A high school student accused of making bomb threats in a YouTube video, including against the Prime Minister, has had his case thrown out.
Ifraaz Joseph, 18, was charged with making a bomb threat against Government properties but this was dismissed at the Manukau District Court today.
It was alleged the South Aucklander had made bomb threats in a video to protest about proposed copyright laws and had disseminated it from a fake Facebook account in the name of John Key.
The video played at an earlier court appearance purported to be from the internet-activist group Anonymous.
Over spooky music, an electronic voice threatened that if the new Copyright (Infringing File Sharing) Amendment Act was implemented the group would "blow up all the Government buildings including the Prime Minister's home".
Key's Parnell house appeared on the screen when the threat was made.
The video said large amounts of explosives had been planted in buildings in preparation for attacks that would begin on September 11, 2011, the 10-year anniversary of the attacks on the World Trade Centre in New York.
"We will hurt anyone that gets in the way. People will die, people will be injured," the video said.
The court was previously told the Government Communications Security Bureau (GCSB) alerted police to the video who tracked it to a South Auckland internet cafe.
It had been uploaded to YouTube from a flash drive and a Facebook page in the name of John Key had been created with a link to the video. The link was also posted on the Stuff.co.nz Facebook page.
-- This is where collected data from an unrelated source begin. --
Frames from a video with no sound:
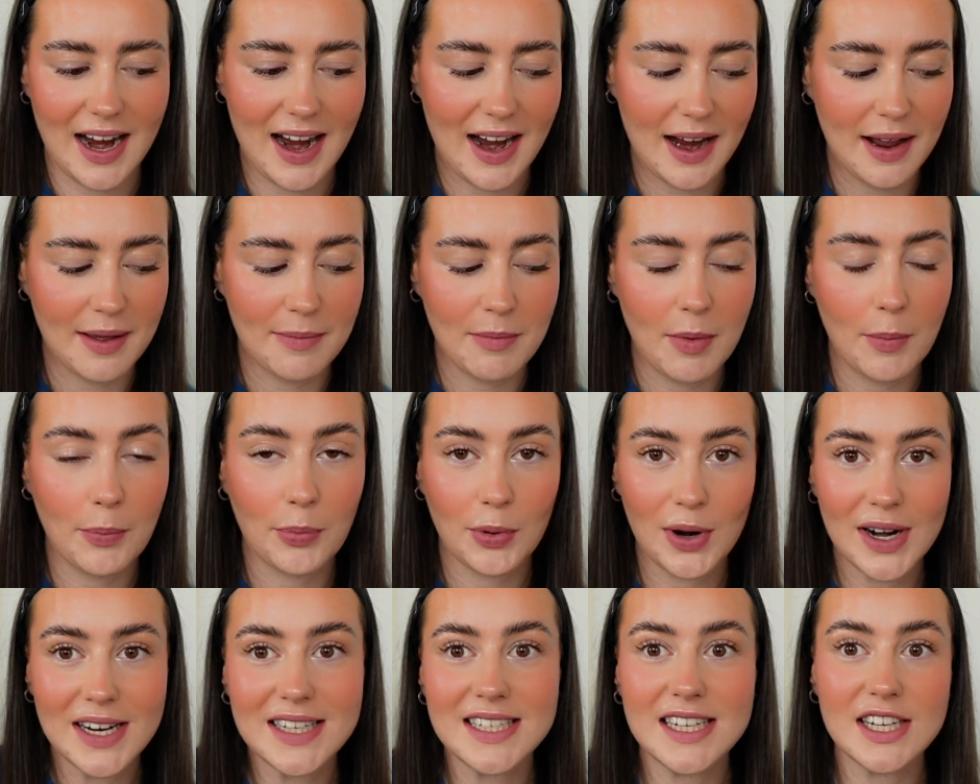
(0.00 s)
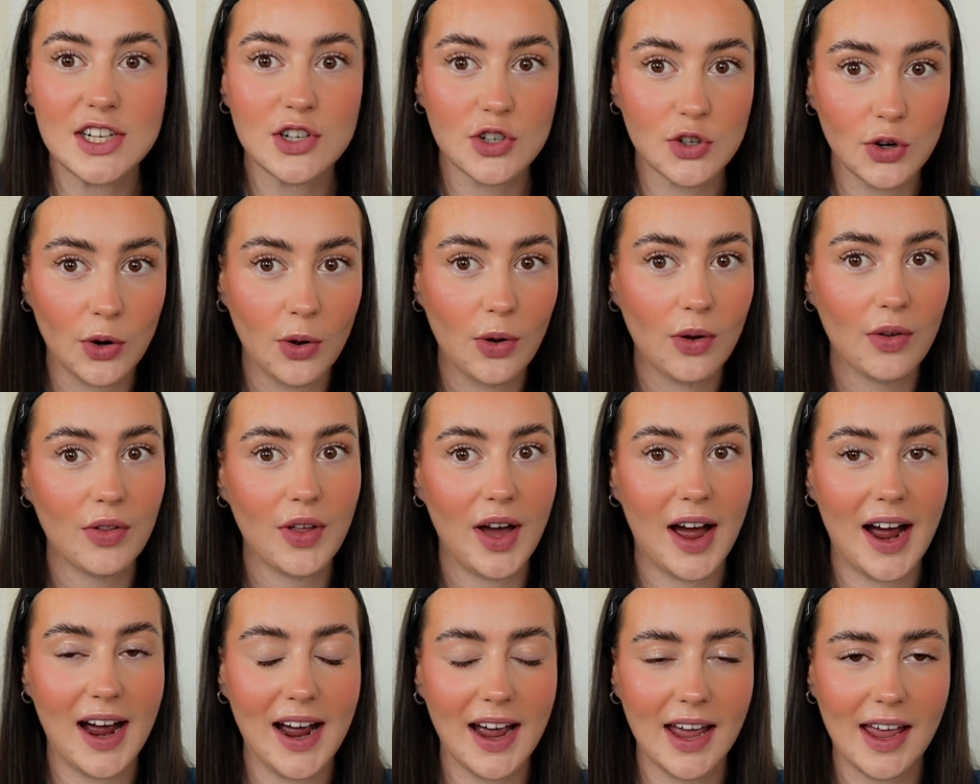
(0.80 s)
I'm pretty sure
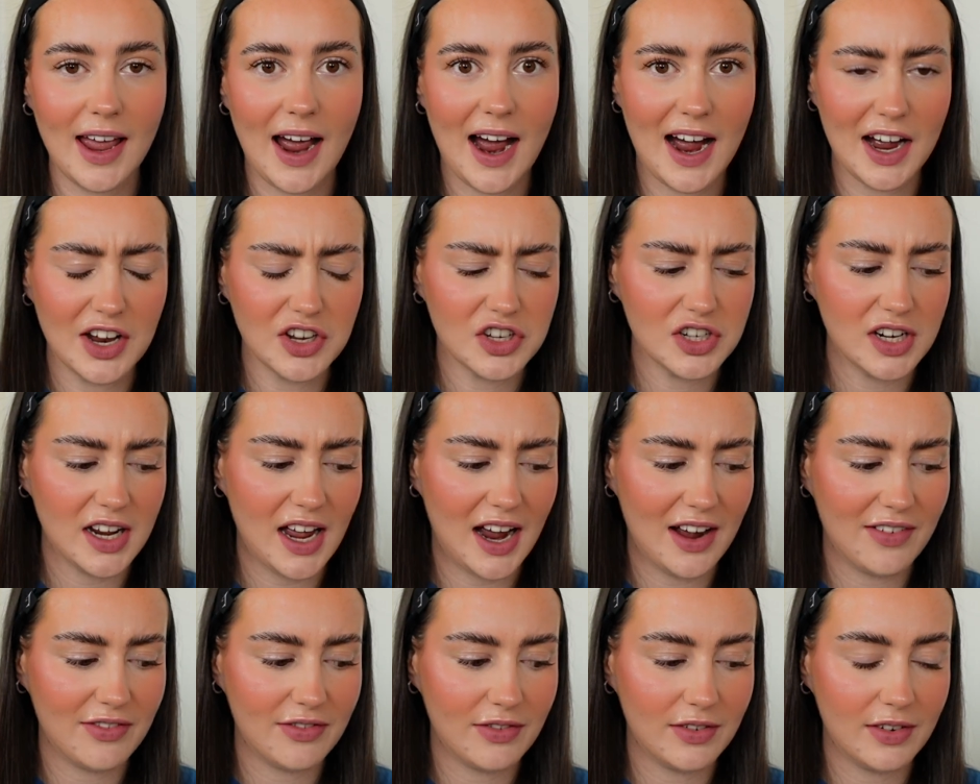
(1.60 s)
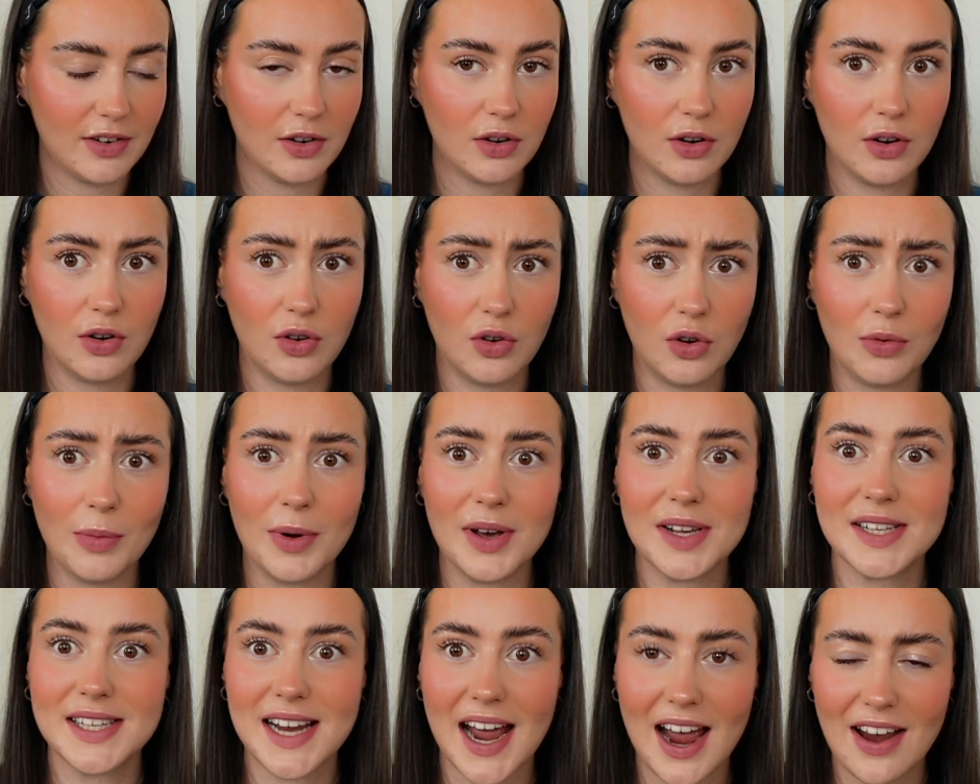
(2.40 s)
that I actually have
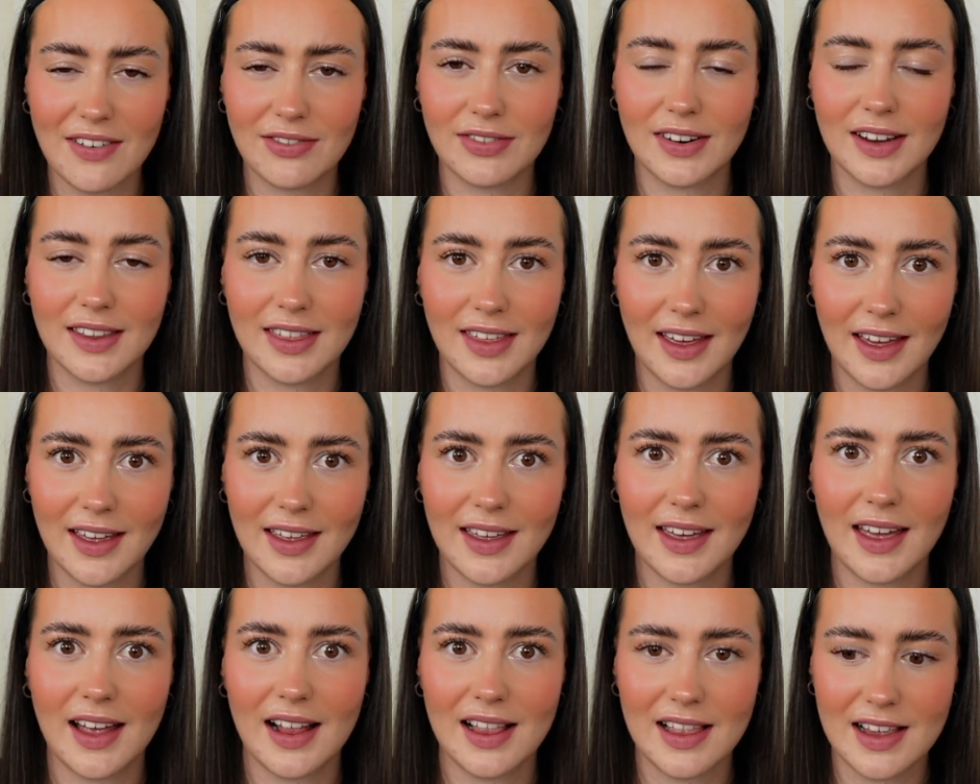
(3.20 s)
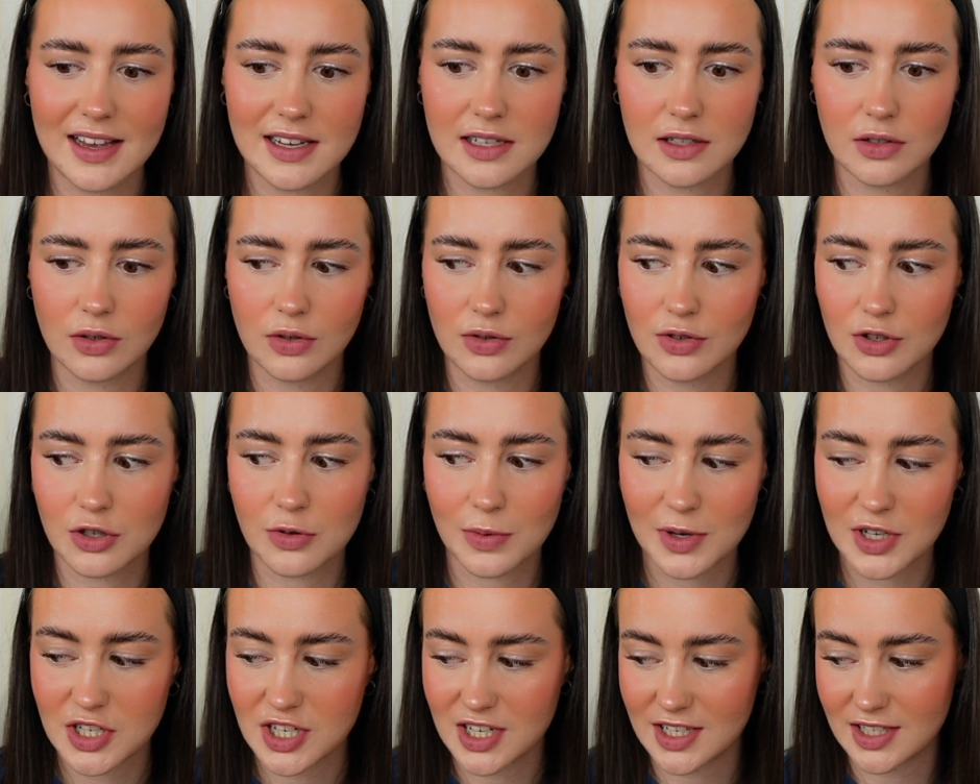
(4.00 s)
almost everything in this launch,
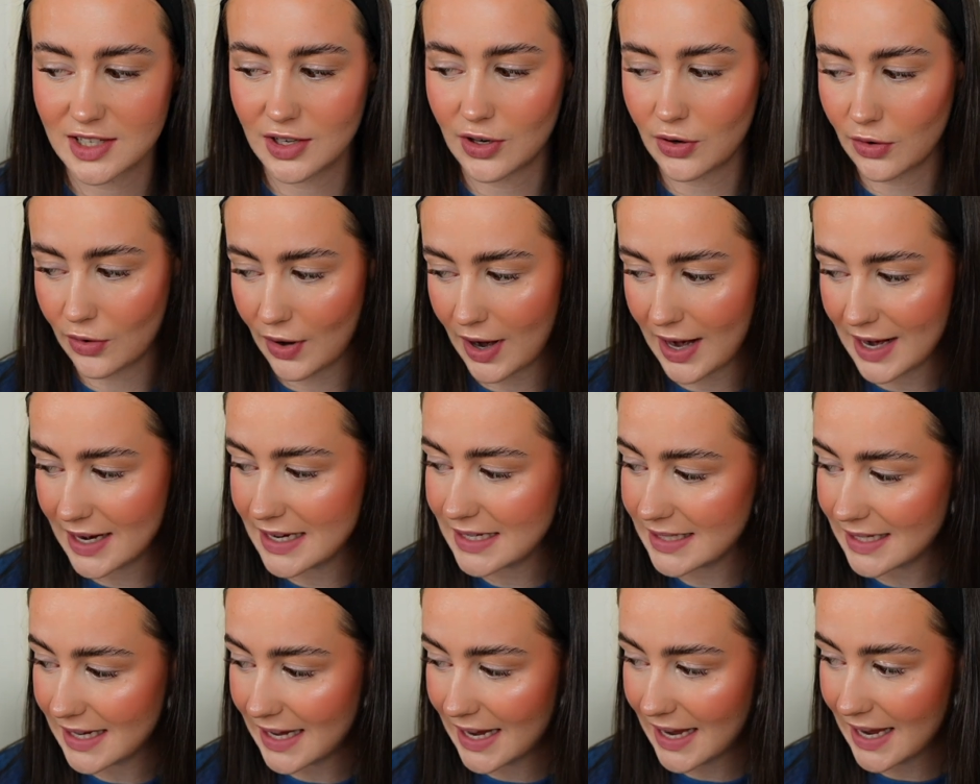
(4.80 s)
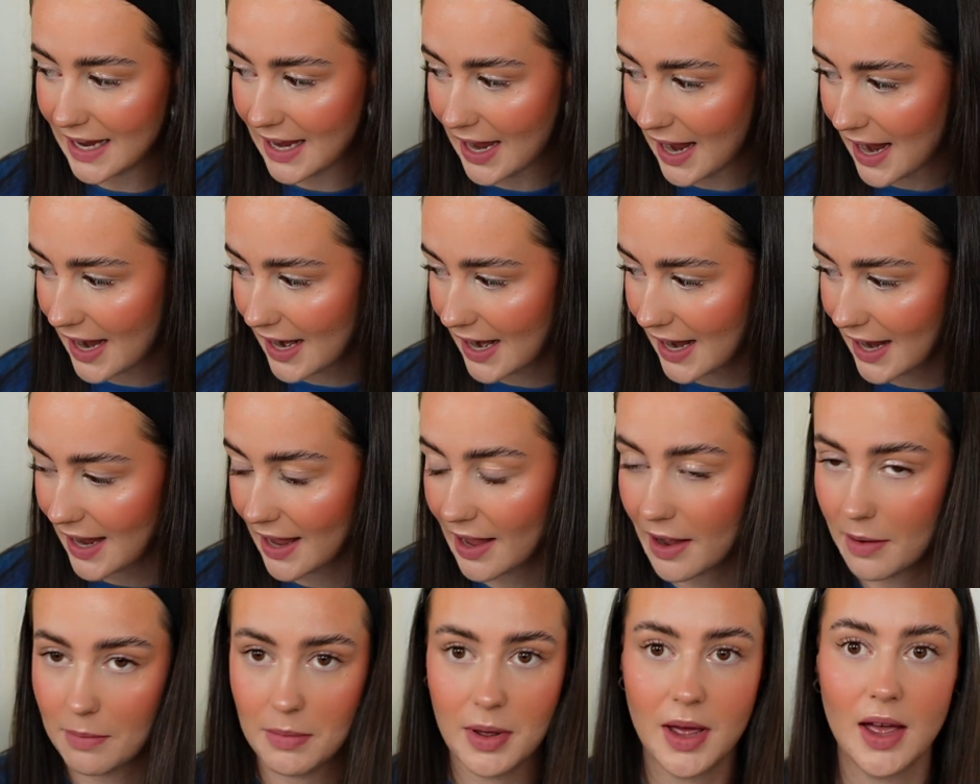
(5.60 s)
which is crazy, and I
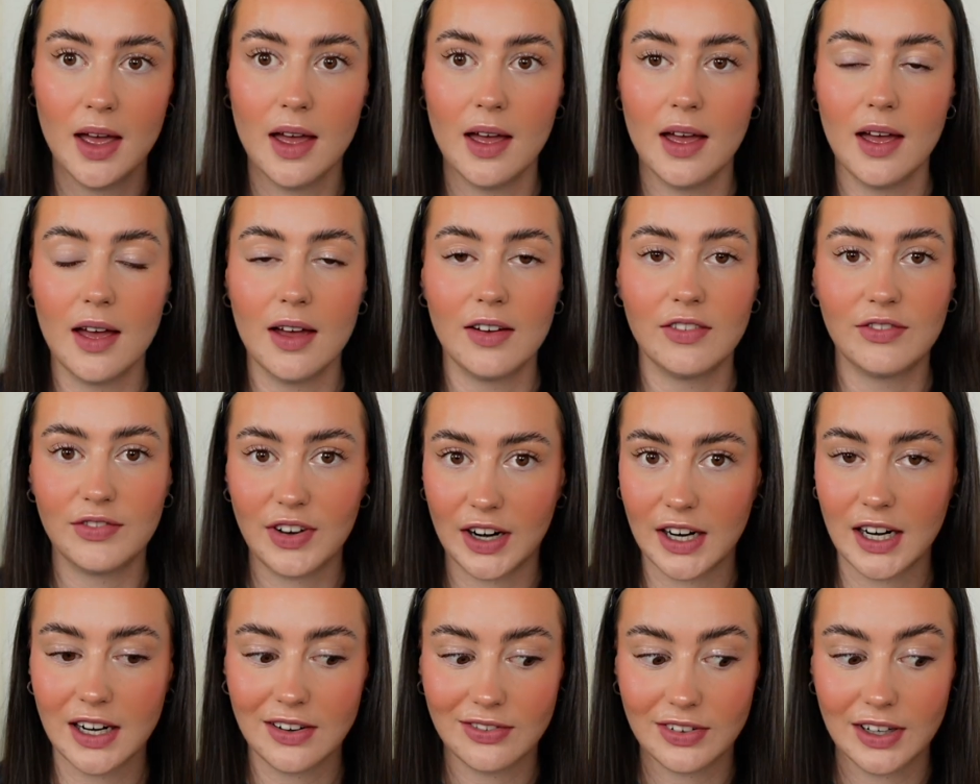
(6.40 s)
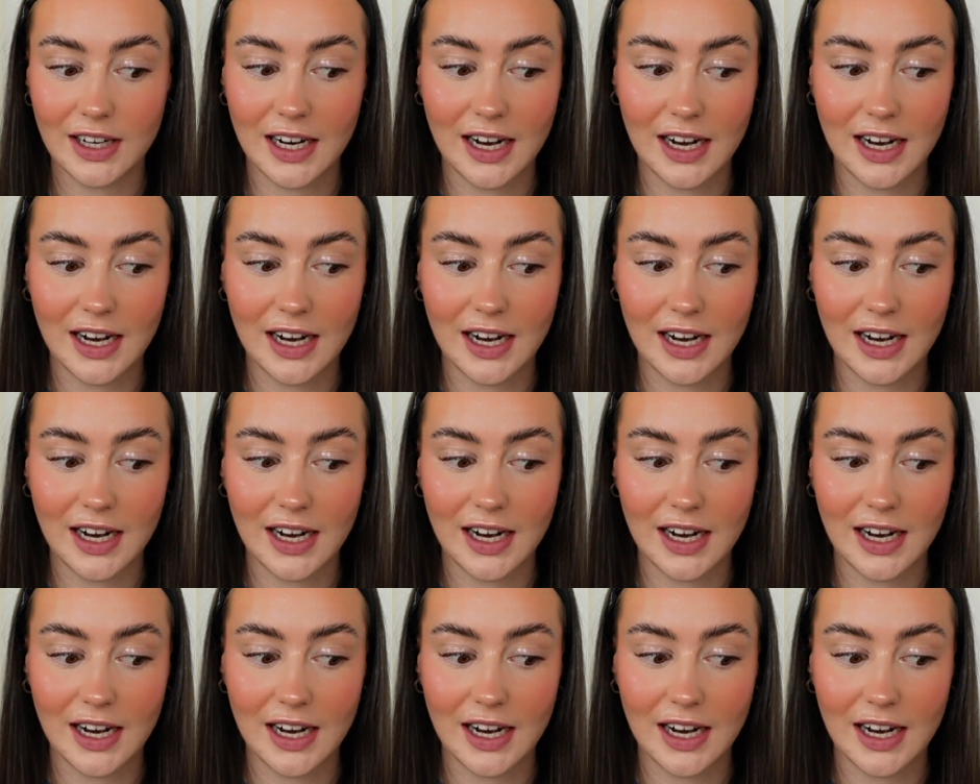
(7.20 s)
am very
In a police interview played to the court earlier this year, Joseph said he made the video at home.
"It's kind of like a threat but also it is a joke for others," he said.
He told police he shouldn't have made the video, saying: "I feel sorry that I shouldn't have put the threats on to the Prime Minister and the bombs."
Senior Sergeant John van den Heuval, of the police cyber crime unit, read an email to the court from a member of the GCSB's Centre for Critical Infrastructure Threat which said the video could be a hoax.
"It could just be a crack-pot random threat. It's completely outside of Anonymous's m.o. and capabilities, hence I'm sceptical," the email said.
Defence lawyer Giles Harvey argued that the video was just a joke that was never intended to be taken seriously, as demonstrated by the assessment in the email.